Читаем Общественное мнение полностью

В то же время интуицией нельзя поделиться, а социальное взаимодействие очень зависит от общения, и такому человеку, хотя сам он часто может ловко управлять своей жизнью благодаря интуитивным представлениям, обычно непросто объяснить их другим. Когда он о них заговаривает, кажется, что он напускает туману. Ведь хотя интуиция и предлагает более ясное понимание человеческих чувств, разум, учитывая его пространственные и осязательные ограничения, мало что может с ним сделать. Поэтому когда действие зависит от общей точки зрения людей, скорее всего, практическое решение не будет найдено, пока идея не воплотится в визуальной или тактильной форме. При этом никакая идея, воплощенная в визуальной форме, не является важной, пока она не затрагивает нас лично. Пока идея не высвобождает или не сдерживает, не подавляет или не усиливает наше личное стремление, она не имеет никакого значения.

Самым надежным способом передачи какой-то идеи всегда были образы, следом идут слова, которые способны вызывать в памяти эти образы. Но передаваемая идея не воспринимается нами как наша собственная, пока мы не нащупаем в образе что-то личное. Солидаризация или то, что Вернон Ли назвала эмпатией[102], может быть крайне завуалированной, почти условной. Порой мы подражаем кому-то неосознанно, и способ, который мы для этого выбираем, ввергает в ужас ту часть нашей личности, что отвечает за самоуважение. Искушенные люди способны разделить судьбу не самого героя, а судьбу всей идеи, в которой огромную роль играют и герой, и злодей.

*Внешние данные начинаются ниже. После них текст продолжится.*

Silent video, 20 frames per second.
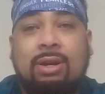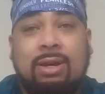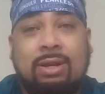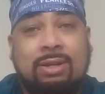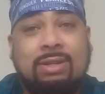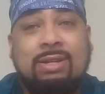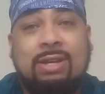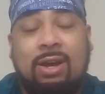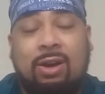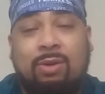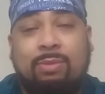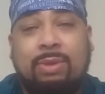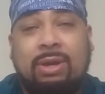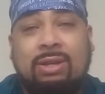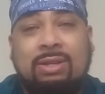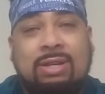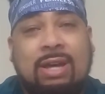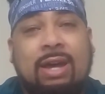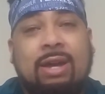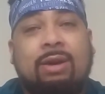and tell
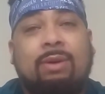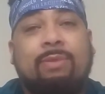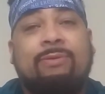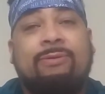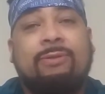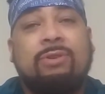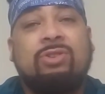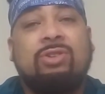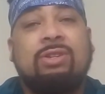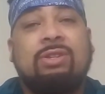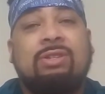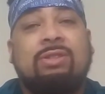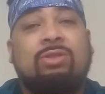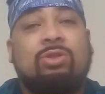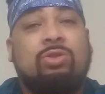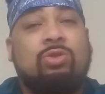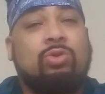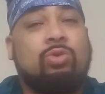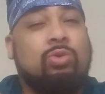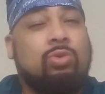me, take them for
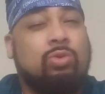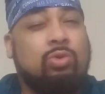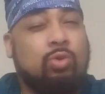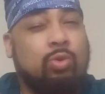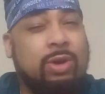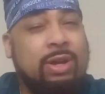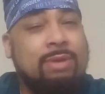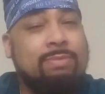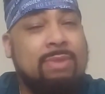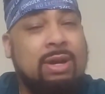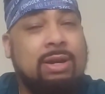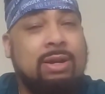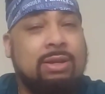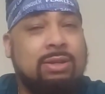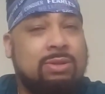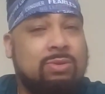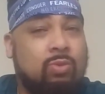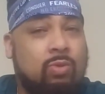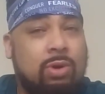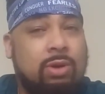just 3
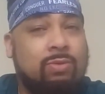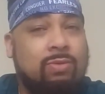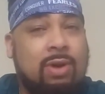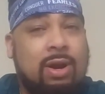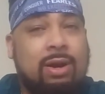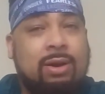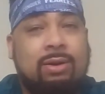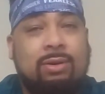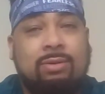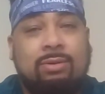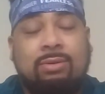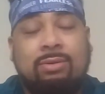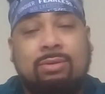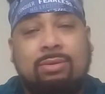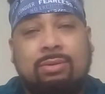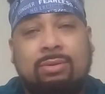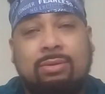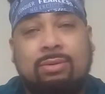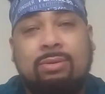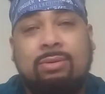minutes, 1 round,
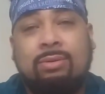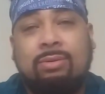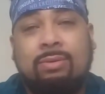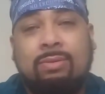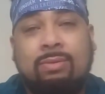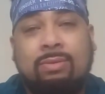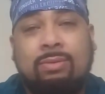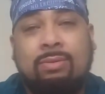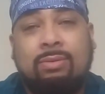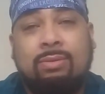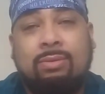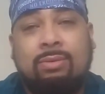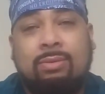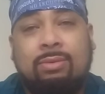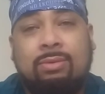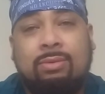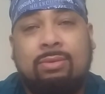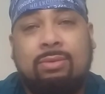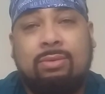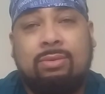
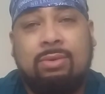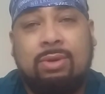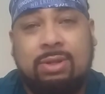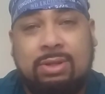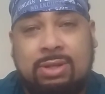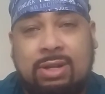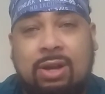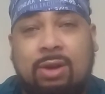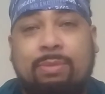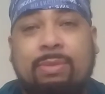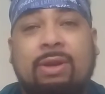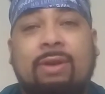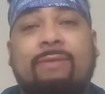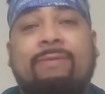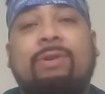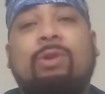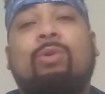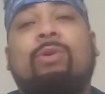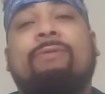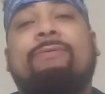and tell me
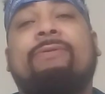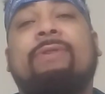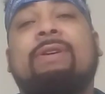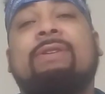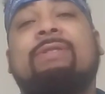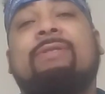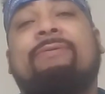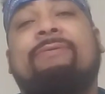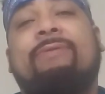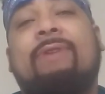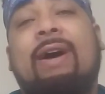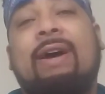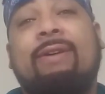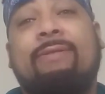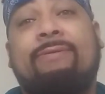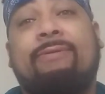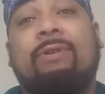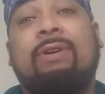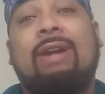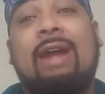if you would fix a
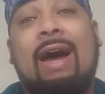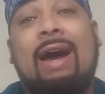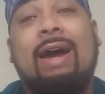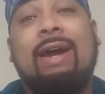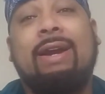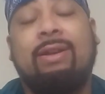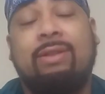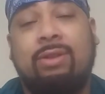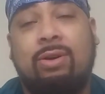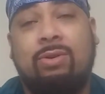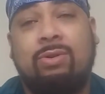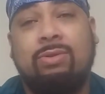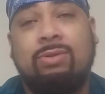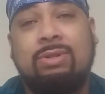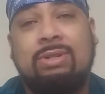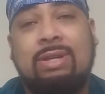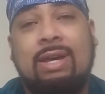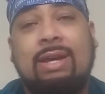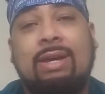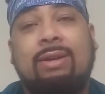fight for 9 of
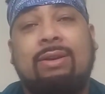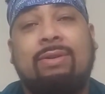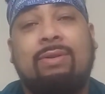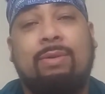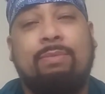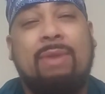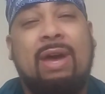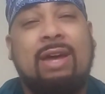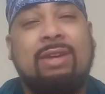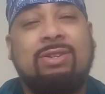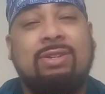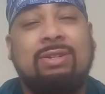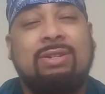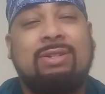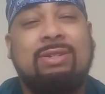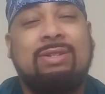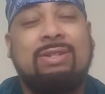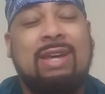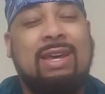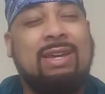those.
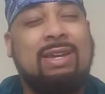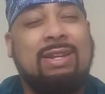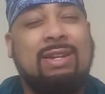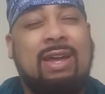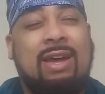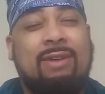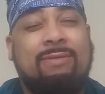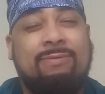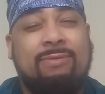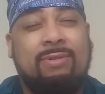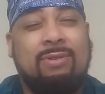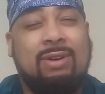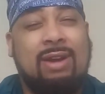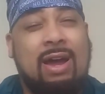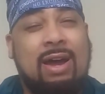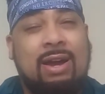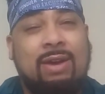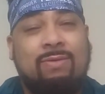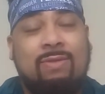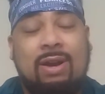Imagine taking that for
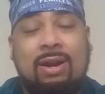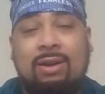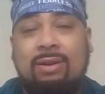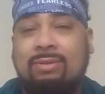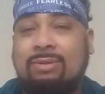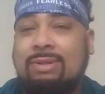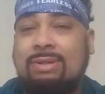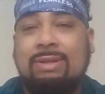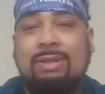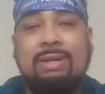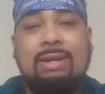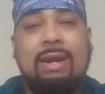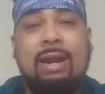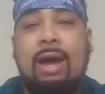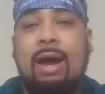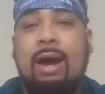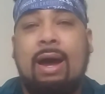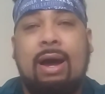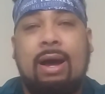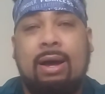9 rounds?
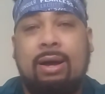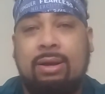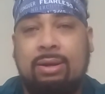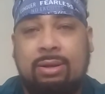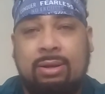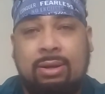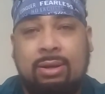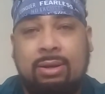Nah.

В популярных произведениях необходимые для солидаризации (или идентификации) нюансы почти всегда маркируются. Вы сразу понимаете, кто герой. Произведение не станет популярным, если маркировка нечеткая и непонятная, а выбор не очевиден[103]. Но этого недостаточно. Аудитория должна и сама что-то делать, а созерцание истины, доброты и красоты активной деятельностью не считается. Зритель, чтобы он не сидел инертно, – что относится и к газетным статьям, и к художественной литературе, и к кинематографу, – должен что-то вынести из образа, чему-то научиться. В целом существуют две формы активности, явно превосходящие все остальные, поскольку они чрезвычайно легко порождаются, а стимулы для них люди ищут сами, причем с большим рвением. Речь идет о сексуальном влечении и драке, у которых так много общих ассоциаций и которые так тесно переплетены, что тематика драки из-за секса по своей привлекательности для аудитории и распространенности превосходит любую другую.

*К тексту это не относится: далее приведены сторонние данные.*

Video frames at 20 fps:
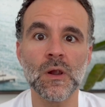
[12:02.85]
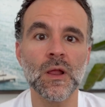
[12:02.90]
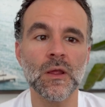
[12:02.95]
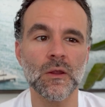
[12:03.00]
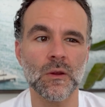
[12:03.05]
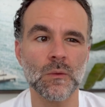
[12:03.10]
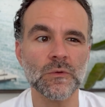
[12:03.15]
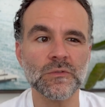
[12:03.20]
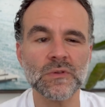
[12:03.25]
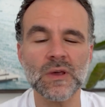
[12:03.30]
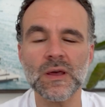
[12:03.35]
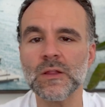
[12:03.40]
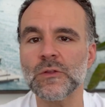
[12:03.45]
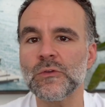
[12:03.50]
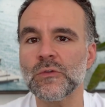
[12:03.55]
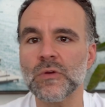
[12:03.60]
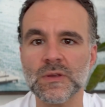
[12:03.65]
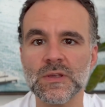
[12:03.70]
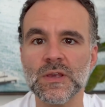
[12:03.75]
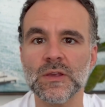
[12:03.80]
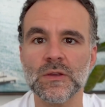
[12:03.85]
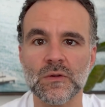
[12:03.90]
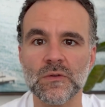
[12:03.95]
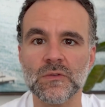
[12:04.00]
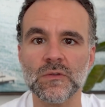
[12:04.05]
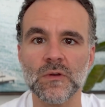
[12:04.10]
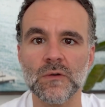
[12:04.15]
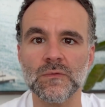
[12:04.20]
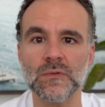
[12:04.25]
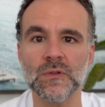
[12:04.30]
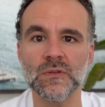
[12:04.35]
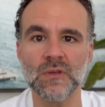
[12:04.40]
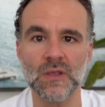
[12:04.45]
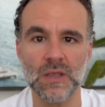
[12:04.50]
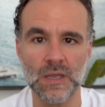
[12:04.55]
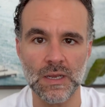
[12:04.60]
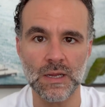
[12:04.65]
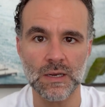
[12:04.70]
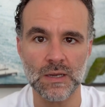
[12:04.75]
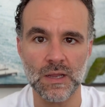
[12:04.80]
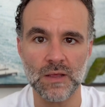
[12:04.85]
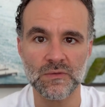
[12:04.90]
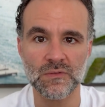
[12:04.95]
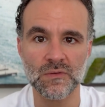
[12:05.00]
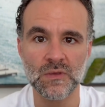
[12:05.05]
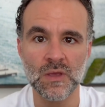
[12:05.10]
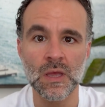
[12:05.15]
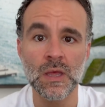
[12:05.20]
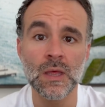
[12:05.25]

You're almost kind of tricking yourself into eating less.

В американских политических образах сексуальный мотив почти не фигурирует. Исключение составляют несколько не очень известных батальных картин, случайный скандал или этапы расового конфликта с неграми или азиатами. Трудовые отношения, деловая конкуренция, политика и дипломатия усложняются включением в сюжет девушки или женщины только в кинофильмах, романах и на страницах некоторых журналов. Зато мотив драки появляется на каждом шагу. Политика тем и интересна, что есть какая-то борьба или, как мы говорим, проблема. И чтобы люди интересовались политикой, нужно отыскать проблемы, даже когда проблемы отсутствуют – отсутствуют в том смысле, что разница в суждениях, принципах или фактах не обязательно ведет к дракам и склокам[104]. В отсутствии драк людям, которые не являются непосредственными участниками действия, трудно сохранять интерес. Непосредственные участники могут быть достаточно вовлечены, чтобы не терять внимания, когда проблем нет. Они могут искренне радоваться самой деятельности, получать удовольствие от неуловимого духа соперничества или изобретательности. Но на тех, кого рассматриваемый вопрос лично не касается, эти факторы не оказывают большого воздействия. И чтобы смутный образ конкретного события стал для них хоть что-то означать, им нужно дать возможность ощутить жажду борьбы, интриги и победы.

Фрэнсис Паттерсон[105] настаивает, что «разницу между шедеврами из Метрополитен-музея и фильмами в кинотеатрах „Риволи“ или „Риальто“ составляет… интрига». Вот дала бы она ясно понять, что этим шедеврам не хватает возможности идентификации, не хватает актуальной для конкретного поколения темы, – была бы совершенно права, что это «объясняет, почему люди в Метрополитене бродят по двое-трое, а в „Риальто“ и „Риволи“ устремляются сотнями. Немногочисленные посетители музея искусств рассматривают картину менее десяти минут, если они не студенты, критики или специалисты. Зато куча людей в „Риволи“ или „Риальто“ смотрят кинокартину дольше часа. Сравнивать достоинства этих двух картин невозможно. Но кинокартина, в отличие от шедевра живописи, привлекает большее количество людей и дольше держит их внимание не из-за какой-то внутренней ценности, а потому, что изображает события в процессе, исхода которого зрители ждут, затаив дыхание. Элемент борьбы всегда возбуждает напряженный интерес, интригу».